Шиншин еще не успел сказать приготовленную им шутку на патриотизм графа, как Наташа вскочила с своего места и подбежала к отцу.
– Что за прелесть, этот папа! – проговорила она, целуя его, и она опять взглянула на Пьера с тем бессознательным кокетством, которое вернулось к ней вместе с ее оживлением.
– Вот так патриотка! – сказал Шиншин.
– Совсем не патриотка, а просто… – обиженно отвечала Наташа. – Вам все смешно, а это совсем не шутка…
– Какие шутки! – повторил граф. – Только скажи он слово, мы все пойдем… Мы не немцы какие нибудь…
– А заметили вы, – сказал Пьер, – что сказало: «для совещания».
– Ну уж там для чего бы ни было…
В это время Петя, на которого никто не обращал внимания, подошел к отцу и, весь красный, ломающимся, то грубым, то тонким голосом, сказал:
– Ну теперь, папенька, я решительно скажу – и маменька тоже, как хотите, – я решительно скажу, что вы пустите меня в военную службу, потому что я не могу… вот и всё…
Графиня с ужасом подняла глаза к небу, всплеснула руками и сердито обратилась к мужу.
– Вот и договорился! – сказала она.
Но граф в ту же минуту оправился от волнения.
– Ну, ну, – сказал он. – Вот воин еще! Глупости то оставь: учиться надо.

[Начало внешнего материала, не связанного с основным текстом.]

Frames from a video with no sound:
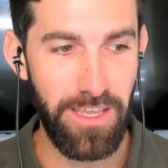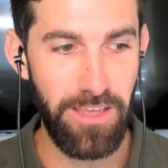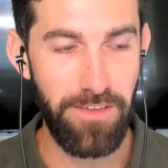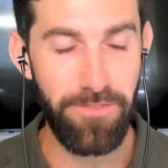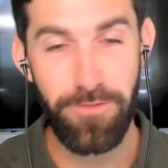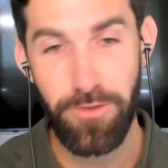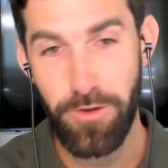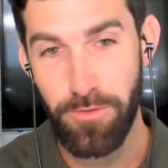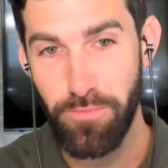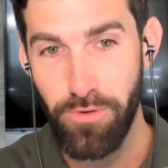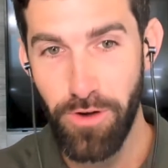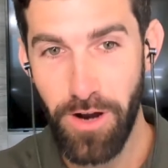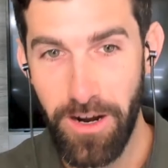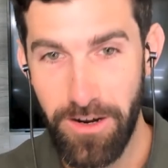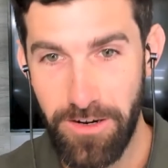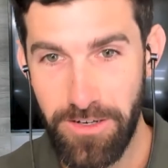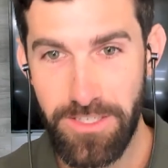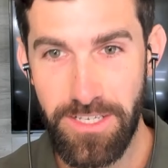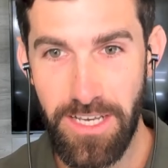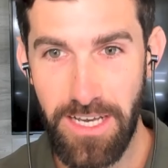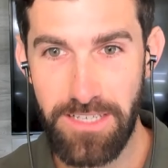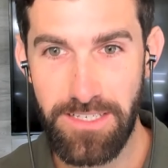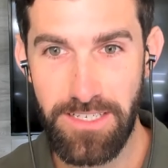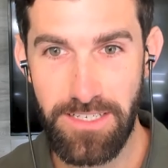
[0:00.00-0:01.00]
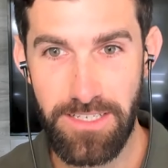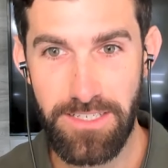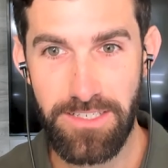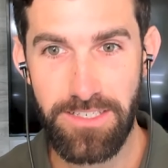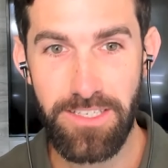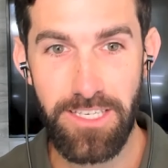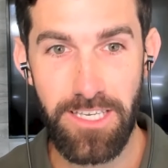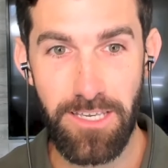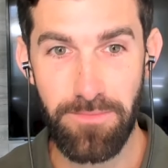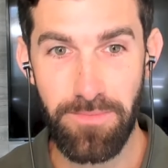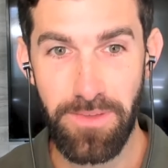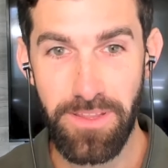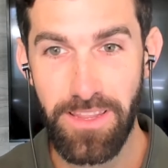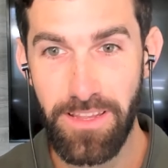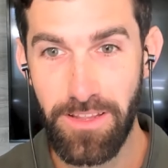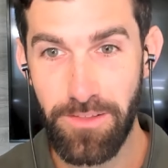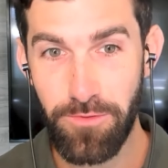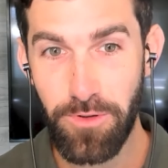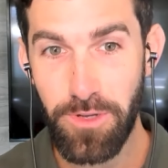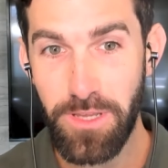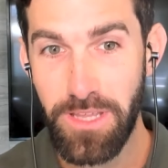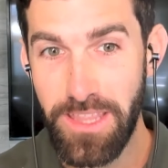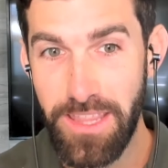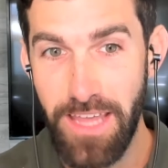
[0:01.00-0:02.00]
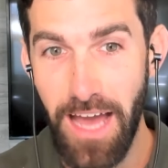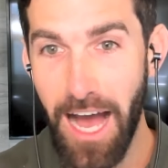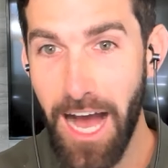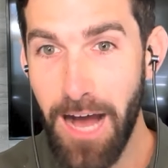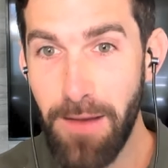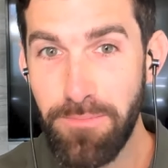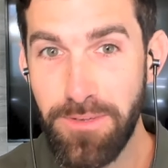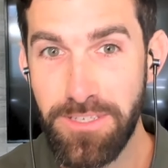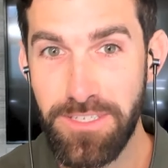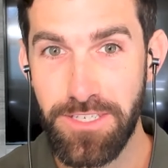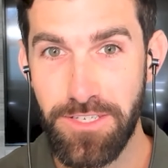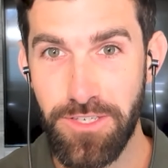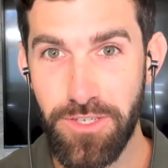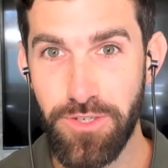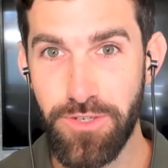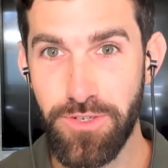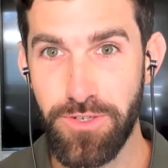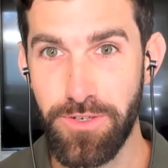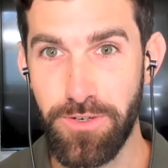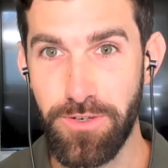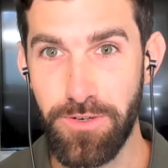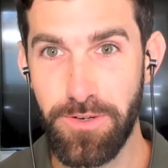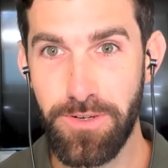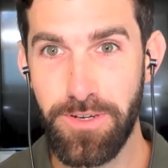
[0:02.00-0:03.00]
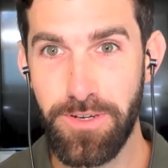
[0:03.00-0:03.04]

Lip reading: if you're prioritizing sleep. And really the opposite's true.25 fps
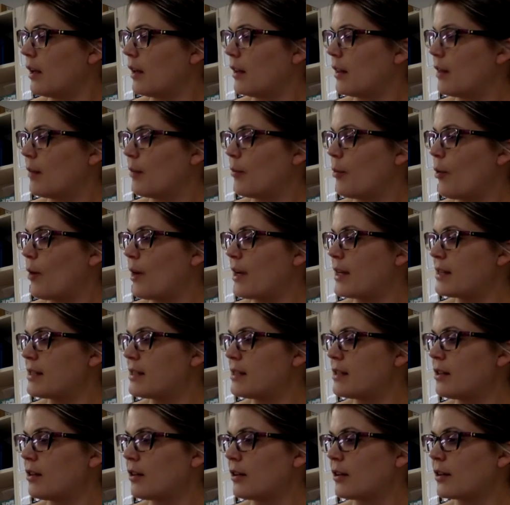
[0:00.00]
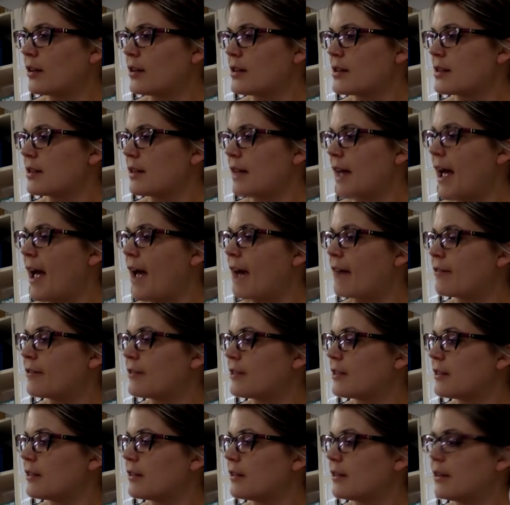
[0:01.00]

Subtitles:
The boys and girls laughed.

– Это не глупости, папенька. Оболенский Федя моложе меня и тоже идет, а главное, все равно я не могу ничему учиться теперь, когда… – Петя остановился, покраснел до поту и проговорил таки: – когда отечество в опасности.
– Полно, полно, глупости…
– Да ведь вы сами сказали, что всем пожертвуем.
– Петя, я тебе говорю, замолчи, – крикнул граф, оглядываясь на жену, которая, побледнев, смотрела остановившимися глазами на меньшого сына.
– А я вам говорю. Вот и Петр Кириллович скажет…
– Я тебе говорю – вздор, еще молоко не обсохло, а в военную службу хочет! Ну, ну, я тебе говорю, – и граф, взяв с собой бумаги, вероятно, чтобы еще раз прочесть в кабинете перед отдыхом, пошел из комнаты.